### [What the task asks]
Your task is to copy the lines of the data below from the line holding "[1:07.73-1:08.73]" through the line holding "[1:14.73-1:15.73]", inclusive, exactly and with nothing added.
Data Start Marker
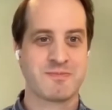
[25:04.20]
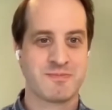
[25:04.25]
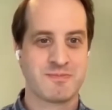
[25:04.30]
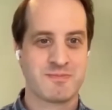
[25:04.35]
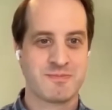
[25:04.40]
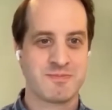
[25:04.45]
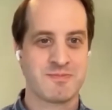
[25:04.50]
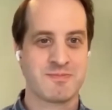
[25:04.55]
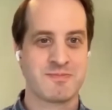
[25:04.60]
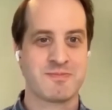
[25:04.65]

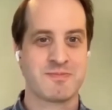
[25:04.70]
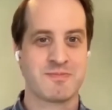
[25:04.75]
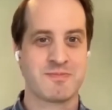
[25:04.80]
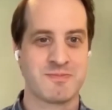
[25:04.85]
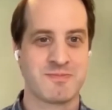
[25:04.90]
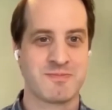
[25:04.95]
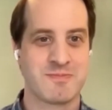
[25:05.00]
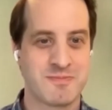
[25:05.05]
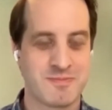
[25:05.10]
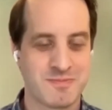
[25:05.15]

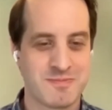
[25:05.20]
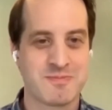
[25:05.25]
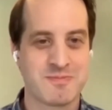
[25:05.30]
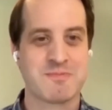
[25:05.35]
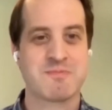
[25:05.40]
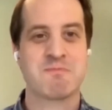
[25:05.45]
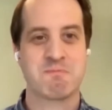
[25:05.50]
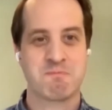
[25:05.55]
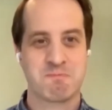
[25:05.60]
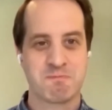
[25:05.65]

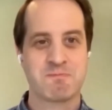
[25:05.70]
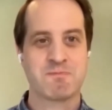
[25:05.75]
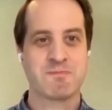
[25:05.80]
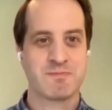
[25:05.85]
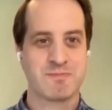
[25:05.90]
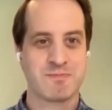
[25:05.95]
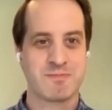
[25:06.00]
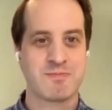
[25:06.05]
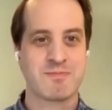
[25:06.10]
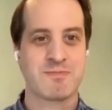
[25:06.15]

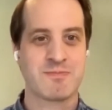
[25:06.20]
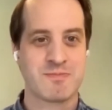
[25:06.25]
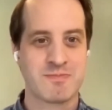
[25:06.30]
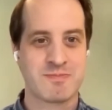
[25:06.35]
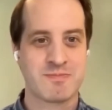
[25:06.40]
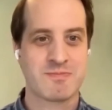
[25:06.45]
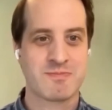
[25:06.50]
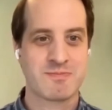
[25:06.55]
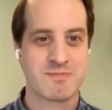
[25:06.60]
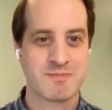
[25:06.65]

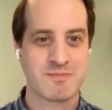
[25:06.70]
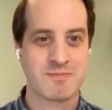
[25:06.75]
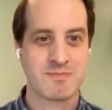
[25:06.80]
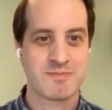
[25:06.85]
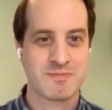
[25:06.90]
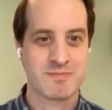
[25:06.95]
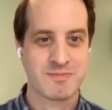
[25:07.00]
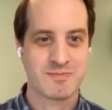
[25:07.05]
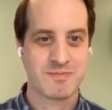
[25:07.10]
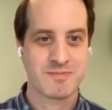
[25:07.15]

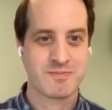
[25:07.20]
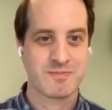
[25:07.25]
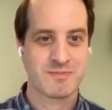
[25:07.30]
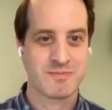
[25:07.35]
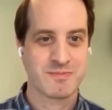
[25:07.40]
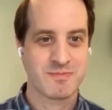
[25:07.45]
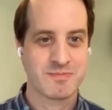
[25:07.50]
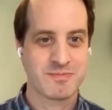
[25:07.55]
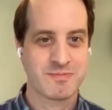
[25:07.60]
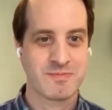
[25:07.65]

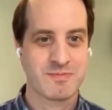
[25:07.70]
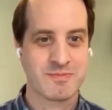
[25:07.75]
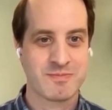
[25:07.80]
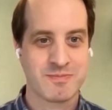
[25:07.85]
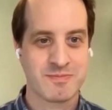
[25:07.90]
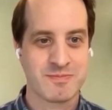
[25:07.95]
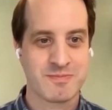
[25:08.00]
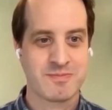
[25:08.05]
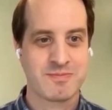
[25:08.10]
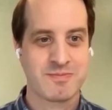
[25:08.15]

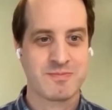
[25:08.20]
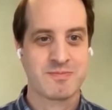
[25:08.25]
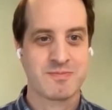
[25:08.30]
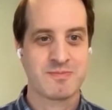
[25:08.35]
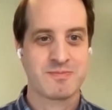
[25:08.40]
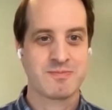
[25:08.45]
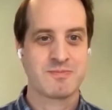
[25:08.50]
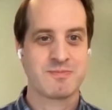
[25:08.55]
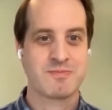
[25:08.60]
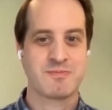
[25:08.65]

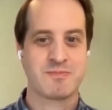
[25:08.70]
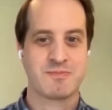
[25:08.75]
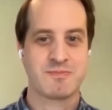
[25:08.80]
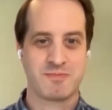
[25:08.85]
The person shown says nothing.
Data End Marker
Data Start Marker
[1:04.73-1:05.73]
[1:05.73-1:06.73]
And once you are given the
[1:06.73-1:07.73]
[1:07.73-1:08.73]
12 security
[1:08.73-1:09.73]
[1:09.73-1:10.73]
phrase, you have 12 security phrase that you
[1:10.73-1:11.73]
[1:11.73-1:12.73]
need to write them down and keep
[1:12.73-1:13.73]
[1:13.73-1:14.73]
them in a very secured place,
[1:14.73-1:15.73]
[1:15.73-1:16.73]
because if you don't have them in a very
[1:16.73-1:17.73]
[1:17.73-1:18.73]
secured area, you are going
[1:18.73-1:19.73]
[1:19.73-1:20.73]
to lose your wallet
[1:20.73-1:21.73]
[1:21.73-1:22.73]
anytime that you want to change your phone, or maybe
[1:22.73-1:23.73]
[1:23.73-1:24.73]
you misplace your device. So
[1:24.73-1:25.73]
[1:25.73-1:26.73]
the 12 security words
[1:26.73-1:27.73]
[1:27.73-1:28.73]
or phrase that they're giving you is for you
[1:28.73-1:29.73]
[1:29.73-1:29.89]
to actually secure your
Data End Marker
Data Start Marker
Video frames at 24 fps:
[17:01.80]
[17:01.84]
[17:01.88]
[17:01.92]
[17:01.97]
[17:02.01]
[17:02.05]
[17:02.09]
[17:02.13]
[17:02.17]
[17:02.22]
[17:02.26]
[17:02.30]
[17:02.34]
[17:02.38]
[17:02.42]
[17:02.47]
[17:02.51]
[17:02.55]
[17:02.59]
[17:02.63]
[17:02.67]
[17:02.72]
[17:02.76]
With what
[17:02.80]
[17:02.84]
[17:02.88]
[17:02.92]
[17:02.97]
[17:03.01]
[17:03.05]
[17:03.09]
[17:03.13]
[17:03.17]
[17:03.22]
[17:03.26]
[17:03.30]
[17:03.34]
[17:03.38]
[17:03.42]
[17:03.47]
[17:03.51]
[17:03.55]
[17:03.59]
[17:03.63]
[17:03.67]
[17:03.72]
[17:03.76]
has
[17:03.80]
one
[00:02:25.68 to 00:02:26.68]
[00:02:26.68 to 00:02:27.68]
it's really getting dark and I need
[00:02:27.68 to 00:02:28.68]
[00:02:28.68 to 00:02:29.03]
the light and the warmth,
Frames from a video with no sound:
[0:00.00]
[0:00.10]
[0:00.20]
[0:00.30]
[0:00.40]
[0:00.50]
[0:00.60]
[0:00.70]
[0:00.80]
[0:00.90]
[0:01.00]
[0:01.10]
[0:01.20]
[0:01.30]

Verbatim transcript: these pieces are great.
Data End Marker
### [Written response]
[1:07.73-1:08.73]
12 security
[1:08.73-1:09.73]
[1:09.73-1:10.73]
phrase, you have 12 security phrase that you
[1:10.73-1:11.73]
[1:11.73-1:12.73]
need to write them down and keep
[1:12.73-1:13.73]
[1:13.73-1:14.73]
them in a very secured place,
[1:14.73-1:15.73]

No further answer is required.